There’s no point in asking who produced what on “Different Strokes by Different Folks.” Even though some of the artists involved can be credited for remixes or different vocals, the songs as such are ALL by Sly & the Family Stone. The song titles are the same, the beats and instruments are the same, and the vocals are the original vocals. Even if you’re too young to remember the original era of dance and funk grooves they simultaneously pioneered and dominated, you’re not too young to know the songs featured herein.
Anybody who has listened to R&B and hip-hop in the last twenty years would easily recognize the songs covered and reworked on this compilation. “Sing a Simple Song” along might actually be a contender in the Guinness Book of World Records for most sampled tracks of all time. The list of artists who have borrowed from it is incredibly diverse – A Tribe Called Quest, Das EFX, Michael Jackson, Wu-Tang Clan, Soul II Soul, LL Cool J and the Gorillaz just to name a few of the hundreds to loop from it. It only makes sense the artists covering it here would be equally diverse, as this is likely to be the ONLY time you’ll hear Chuck D, Isaac Hayes and D’Angelo together on one track. You’ve heard “Family Affair” everywhere from the Black Eyed Peas to Janet Jackson, but on “Different Strokes by Different Folks” you’ll hear John Legend and Joss Stone (no relation to the original Family Stone) rocking with Van Hunt.
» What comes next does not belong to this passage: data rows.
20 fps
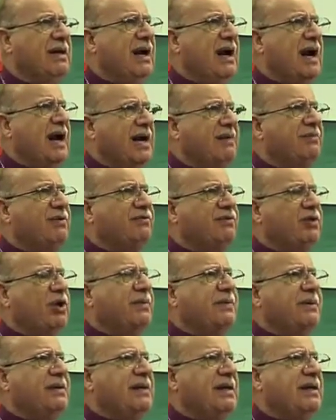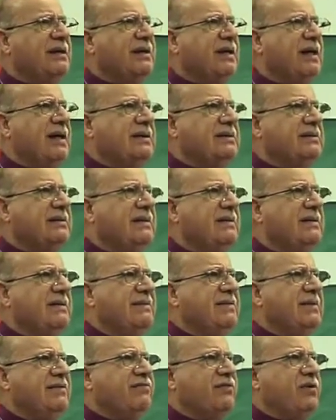I am of the opinion that
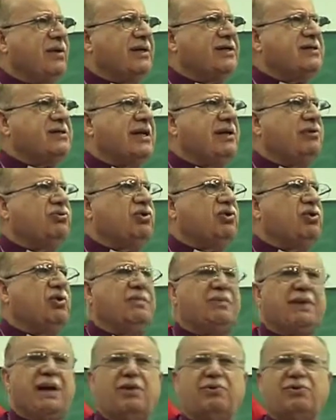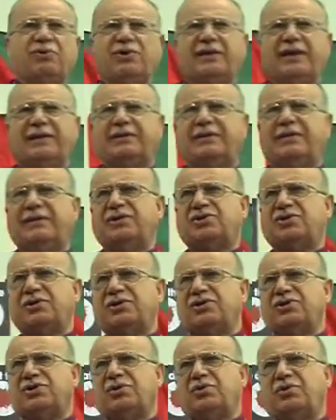for Israel to comply with the United Nations
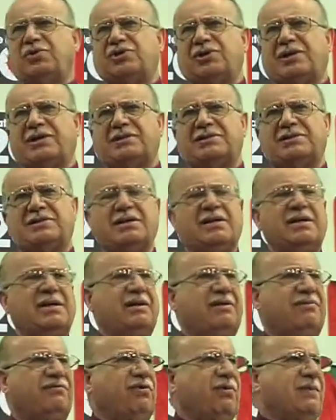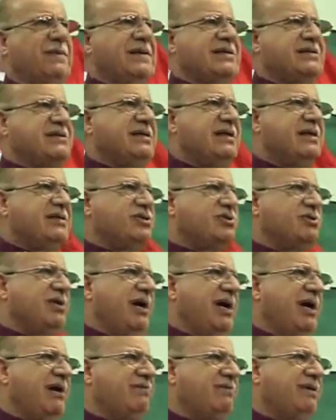resolutions, for Palestinians to
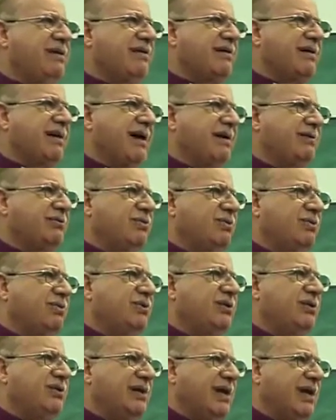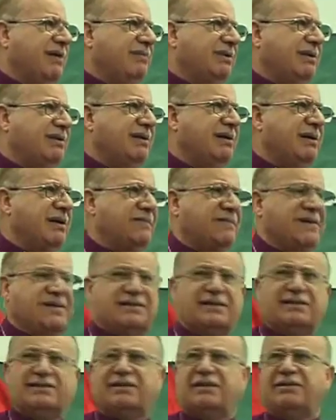have their right to determine their
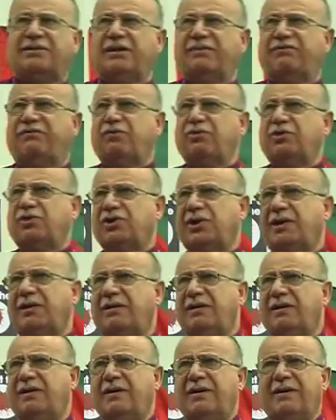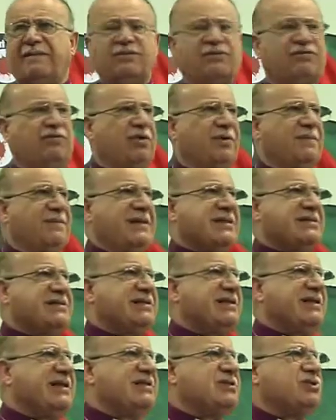present and their future, for
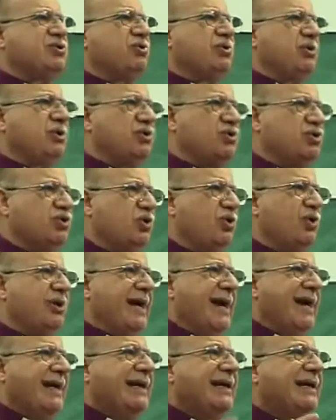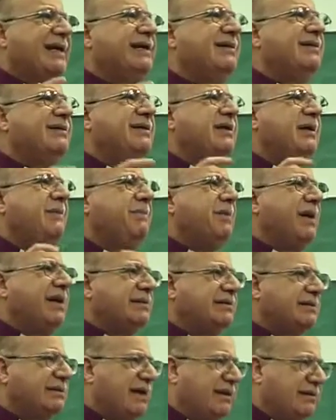Palestinians to enjoy an
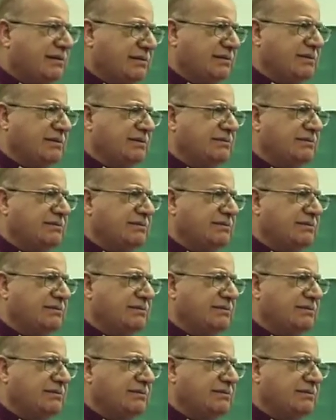independent,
You may only know “Everyday People” from Toyota commercials, or recognize it from Arrested Development’s “People Everyday,” but Maroon 5 bring new life to this rock classic. The song’s message of tolerance and equality still resonates today.
At this point you might be wondering about the relevance of the review in a hip-hop context, but when I picked up this album and considered reviewing it the line-up of guests make it a no-brainer. “Dance to the Music” has a rap by will.i.am, “Star” features The Roots reinterpreting the Family Stone jam “Everybody Is a Star,” both Big Boi and Cee-Lo get down on “(You Caught Me) Smilin'” and the Nappy Roots update a protest song for modern times on “Don’t Call Me Nigger, Whitey.” Even though artists from Moby to Steven Tyler participate in “Different Strokes by Different Folks” it’s hard to deny a pervasive sense of hip-hop soul permeating the entire presentation. Even a mash-up track like “Thank You Rhythm Nation 1814” elegantly combines a Janet Jackson song which sampled the original WITH the original, which is the kind of turntablism wizardry you’d undoubt enjoy at your favorite Friday night hip-hop spot.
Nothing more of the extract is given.